Re: [git pull] drm for 5.8-rc1

From: Daniel Vetter
Date: Fri Jul 03 2020 - 03:17:02 EST


On Fri, Jul 3, 2020 at 8:01 AM James Jones <jajones@xxxxxxxxxx> wrote:
>
> On 7/2/20 2:14 PM, James Jones wrote:
> > On 7/2/20 1:22 AM, Daniel Stone wrote:
> >> Hi,
> >>
> >> On Wed, 1 Jul 2020 at 20:45, James Jones <jajones@xxxxxxxxxx> wrote:
> >>> OK, I think I see what's going on. In the Xorg modesetting driver, the
> >>> logic is basically:
> >>>
> >>> if (gbm_has_modifiers && DRM_CAP_ADDFB2_MODIFIERS != 0) {
> >>> drmModeAddFB2WithModifiers(..., gbm_bo_get_modifier(bo->gbm));
> >>> } else {
> >>> drmModeAddFB(...);
> >>> }
> >>
> >> I read this thread expecting to explain the correct behaviour we
> >> implement in Weston and how modesetting needs to be fixed, but ...
> >> that seems OK to me? As long as `gbm_has_modifiers` is a proxy for 'we
> >> used gbm_(bo|surface)_create_with_modifiers to allocate the buffer'.
> >
> > Yes, the hazards of reporting findings before verifying. I now see
> > modesetting does query the DRM-KMS modifiers and attempt to allocate
> > with them if it found any. However, I still see a lot of ways things
> > can go wrong, but I'm not going to share my speculation again until I've
> > actually verified it, which is taking a frustratingly long time. The
> > modesetting driver is not my friend right now.
>
> OK, several hours of dumb build+config mistakes later, I was actually
> able to reproduce the failure and walk through things. There is a
> trivial fix for the issues in the X modesetting driver, working off
> Daniel Stone's claim that gbm_bo_get_modifier() should only be called
> when the allocation was made with gbm_bo_create_with_modifiers().
> modeset doesn't respect that requirement now in the case that the atomic
> modesetting path is disabled, which is always the case currently because
> that path is broken. Respecting that requirement is a half-liner and
> allows X to start properly.
>
> If I force modeset to use the atomic path, X still fails to start with
> the above fix, validating the second theory I'd had:
>
> -Current Mesa nouveau code basically ignores the modifier list passed in
> unless it is a single modifier requesting linear layout, and goes about
> allocating whatever layout it sees fit, and succeeds the allocation
> despite being passed a list of modifiers it knows nothing about. Not
> great, fixed in my pending patches, obviously doesn't help existing
> deployed userspace.
>
> -Current Mesa nouveau code, when asked what modifier it used for the
> above allocation, returns one of the "legacy" modifiers nouveau DRM-KMS
> knows nothing about.
>
> -When the modeset driver tries to create an FB for that BO with the
> returned modifier, the nouveau kernel driver of course refuses.
>
> I think it's probably worth fixing the modesetting driver for the
> reasons Daniel Vetter mentioned. Then if I get my Mesa patches in
> before a new modesetting driver with working Atomic support is released,
> there'll be no need for long-term workarounds in the kernel.

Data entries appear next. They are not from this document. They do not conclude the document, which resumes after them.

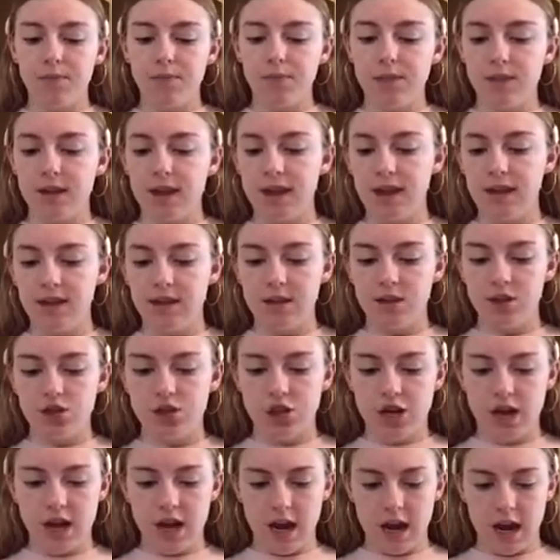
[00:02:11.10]
In the
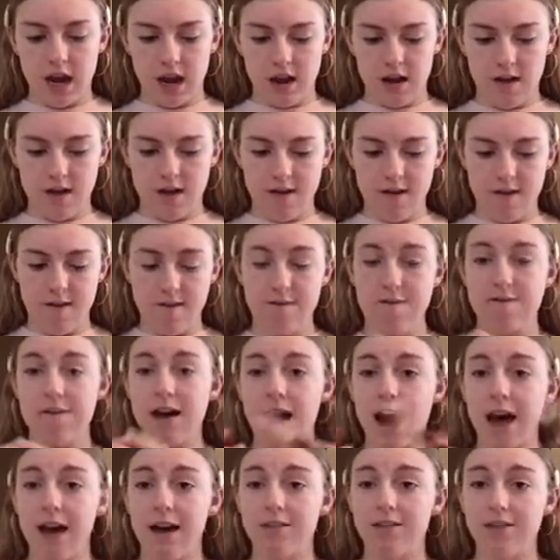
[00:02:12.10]
shade
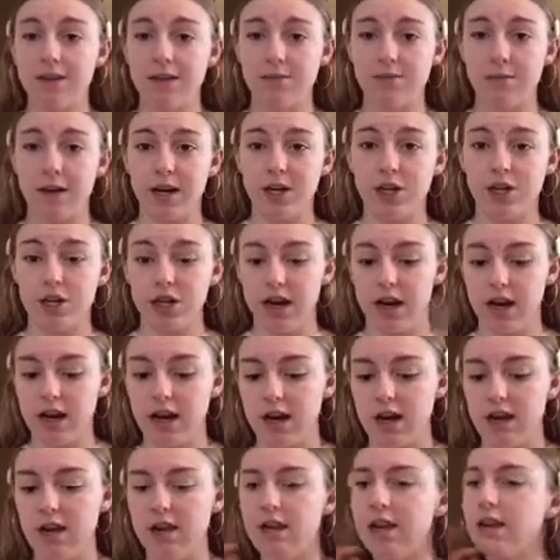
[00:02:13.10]
5 is my shade,
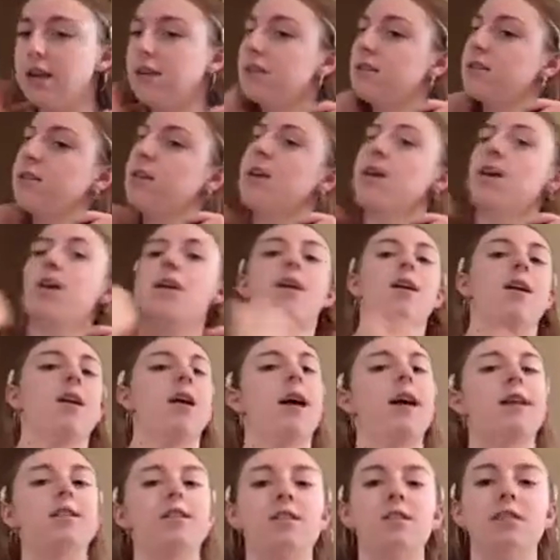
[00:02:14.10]
and this
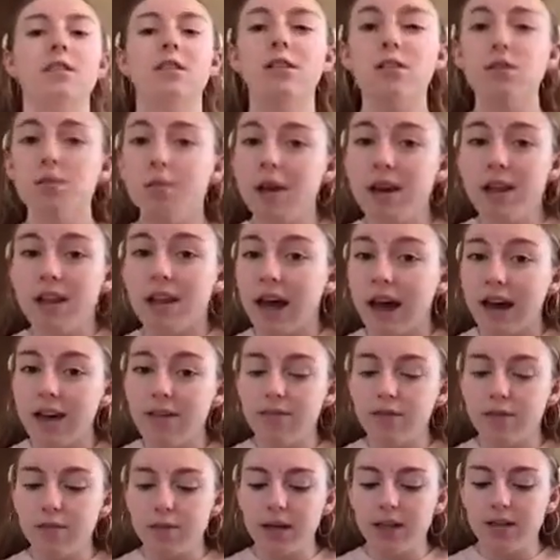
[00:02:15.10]
is a little bit light for
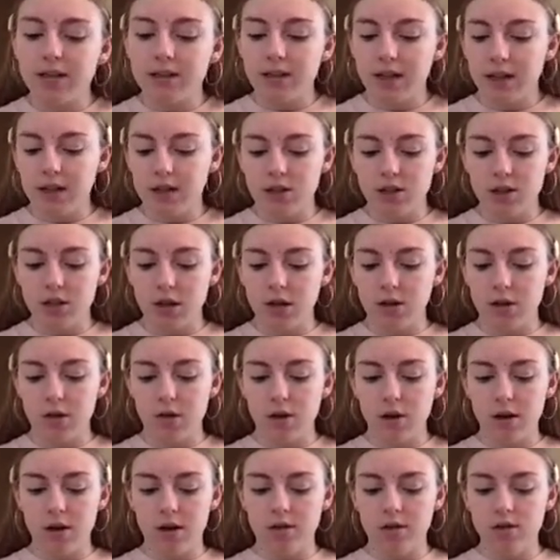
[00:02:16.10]
my skin tone,
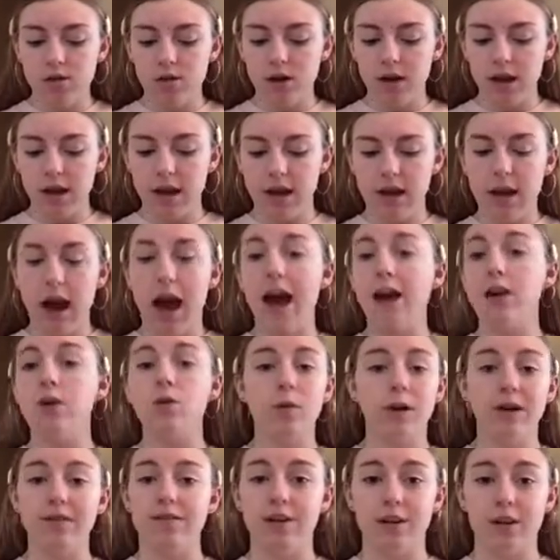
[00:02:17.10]
and I don't
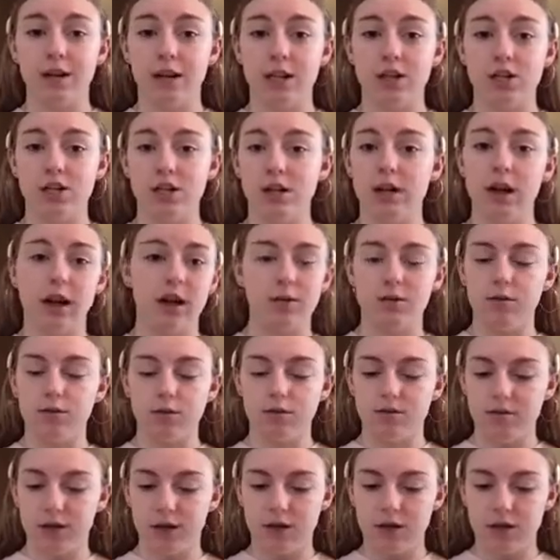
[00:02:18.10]
wear foundation. I don't do
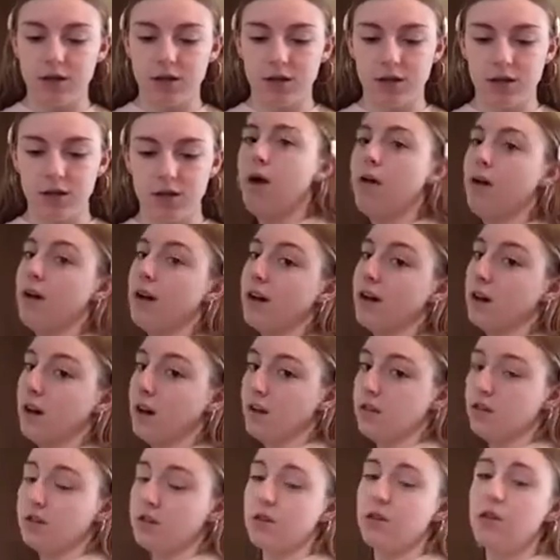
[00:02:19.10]
foundation. Oh, and
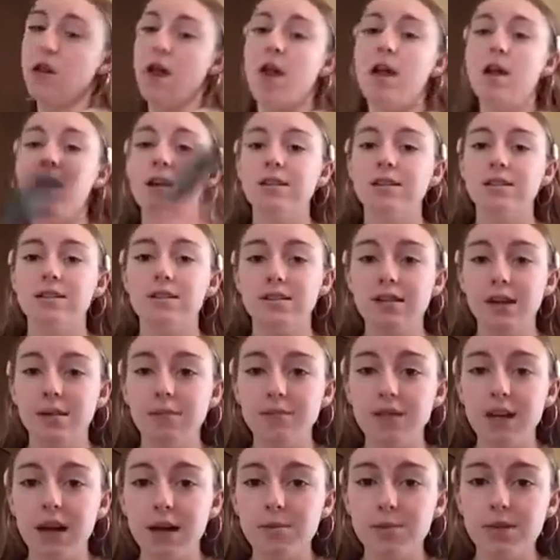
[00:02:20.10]
also,
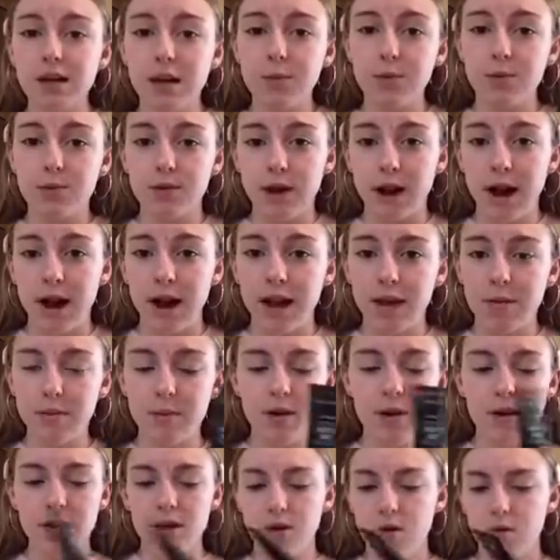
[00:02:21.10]
sometimes I
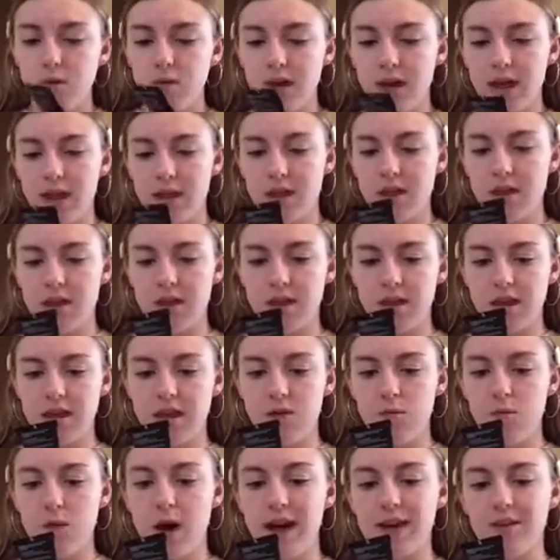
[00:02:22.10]
prime with the
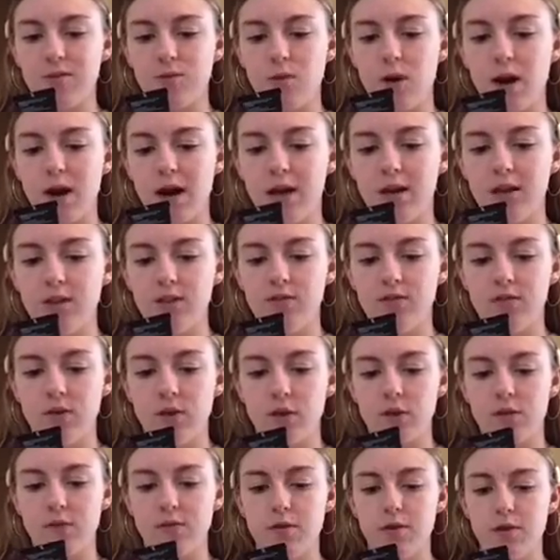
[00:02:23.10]
Wet n Wild
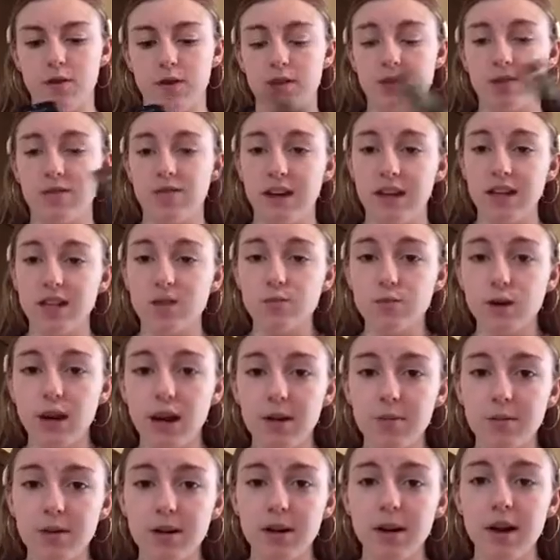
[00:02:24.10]
Photo Focus Face
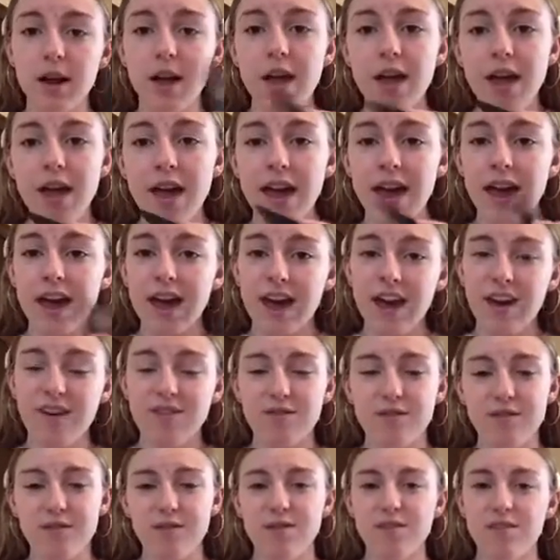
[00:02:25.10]
Primer.
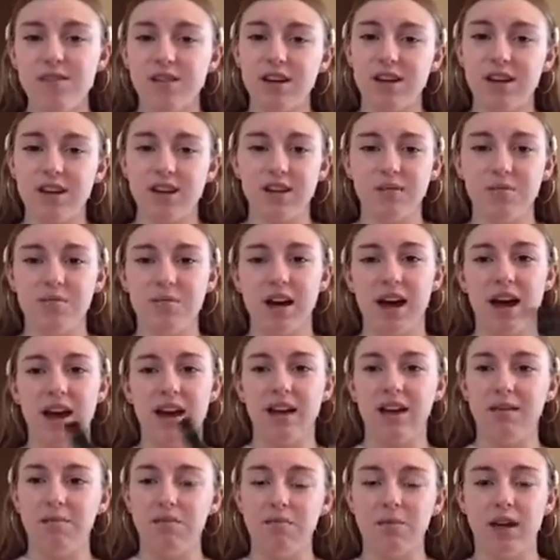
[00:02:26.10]
If
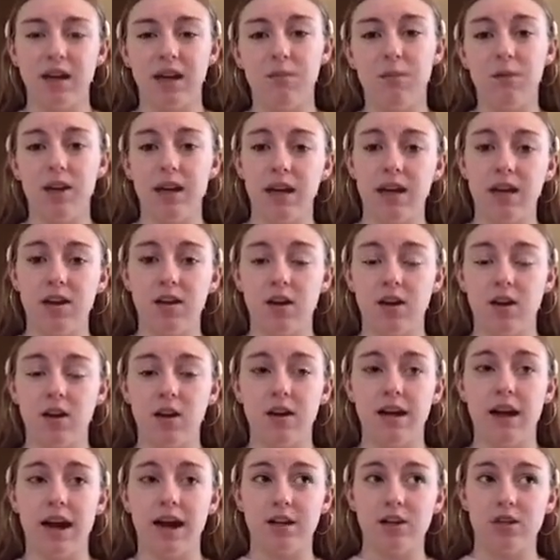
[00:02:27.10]
I'm like planning on
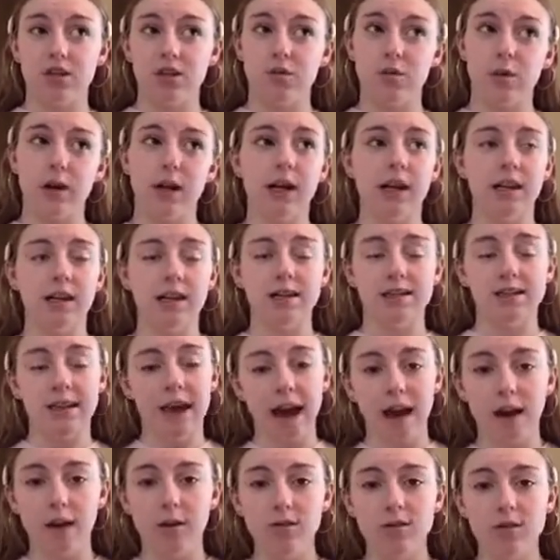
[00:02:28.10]
actually wearing this
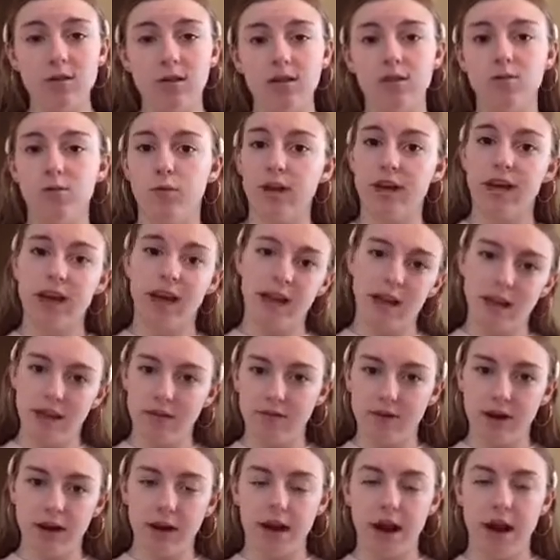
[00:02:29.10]
out, we can't leave
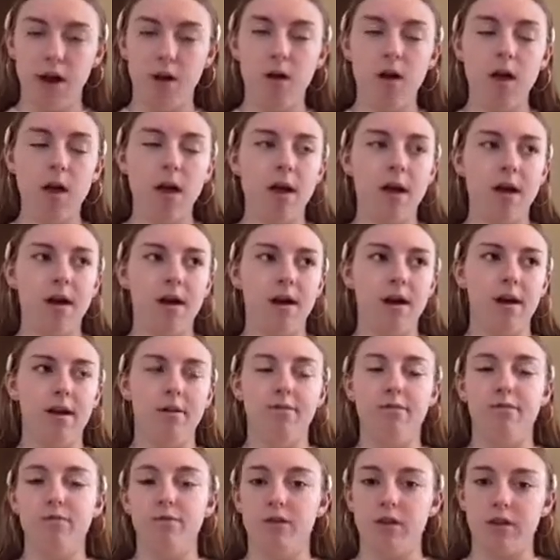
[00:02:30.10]
right now
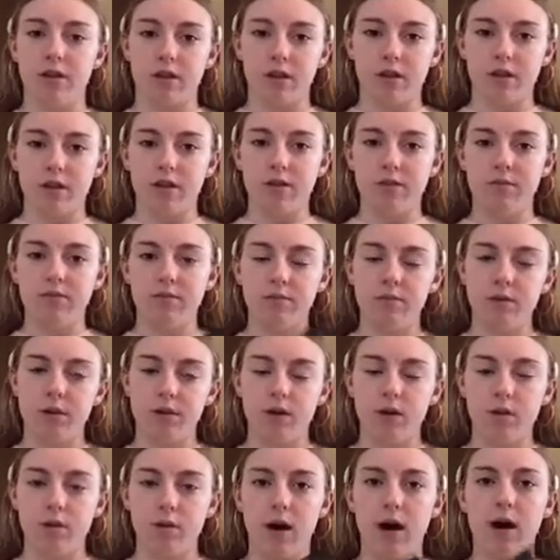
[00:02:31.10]
for the you
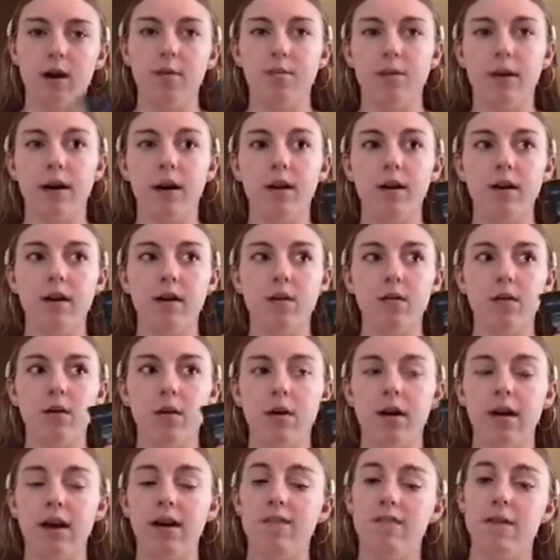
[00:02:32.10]
know what, but
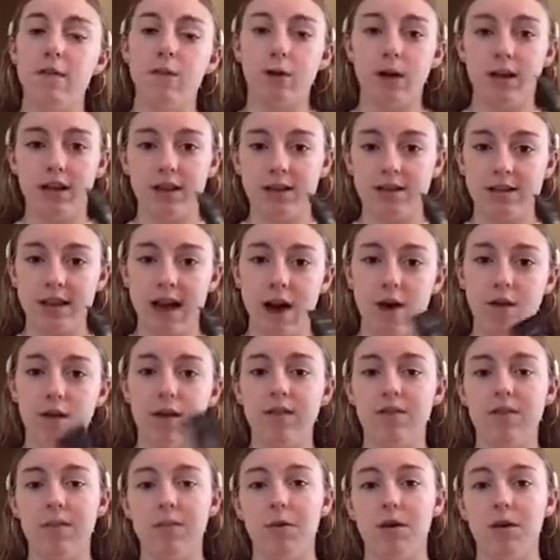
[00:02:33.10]
if I'm wearing this out,
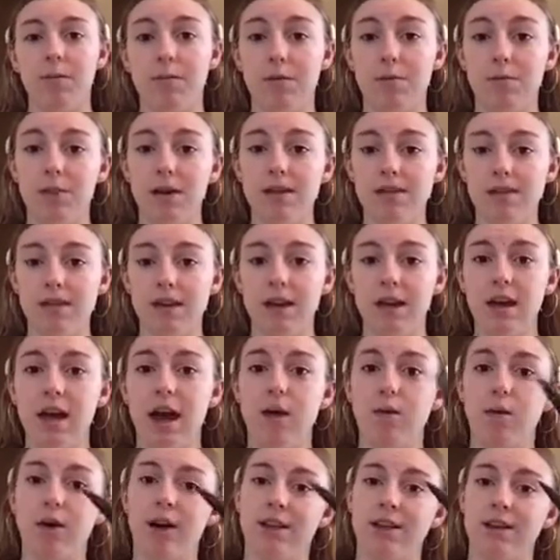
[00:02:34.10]
if I'm going to be busy, I
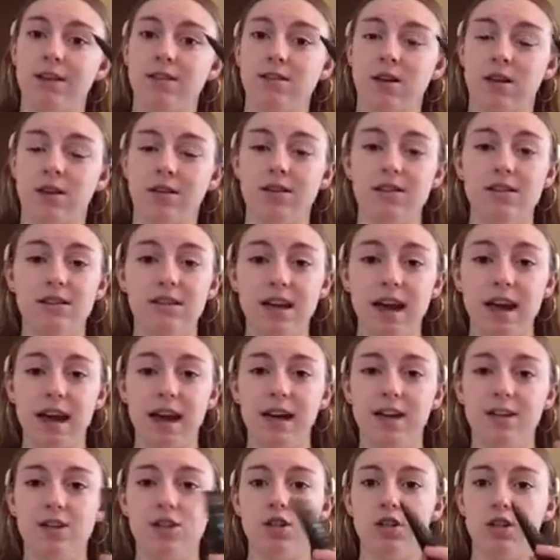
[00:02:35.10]
wear this on
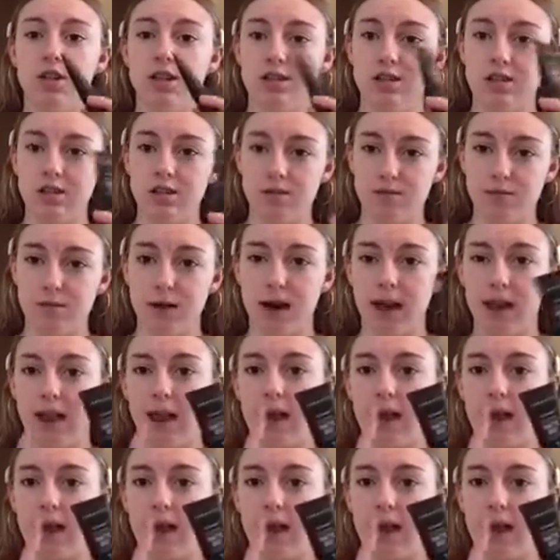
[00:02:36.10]
stage. This is my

So atm there's 0 working -modesetting with atomic because all of them
are caught up by the kernel's check to refuse to hand out atomic
support to X. I think we'd also need a patch to pump the atomic setcap
to 2 (which should bypass the kernel's hack), plus of course someone
needs to release 1.21.

> Down to the real question of what to do in the kernel to support current
> userspace code: I still think the best fix is to accept the old
> modifiers but not advertise them. However, Daniel Stone and others, if
> you think this will actually break userspace in other ways (Could you
> describe in a bit more detail or point me to test cases if so?), I
> suppose the only option would be to advertise & accept the old modifiers
> for now, and I suppose at a config option at some point to phase the old
> ones out, eventually drop them entirely. This would be unfortunate,
> because as I mentioned, it could sometimes result in situations where
> apps think they can share a buffer between two devices but will get
> garbled data in practice.
>
> I've included an initial version of the kernel patch inline below.
> Needs more testing, but I wanted to share it in case anyone has feedback
> on the idea, wants to see the general workflow, or wants to help test.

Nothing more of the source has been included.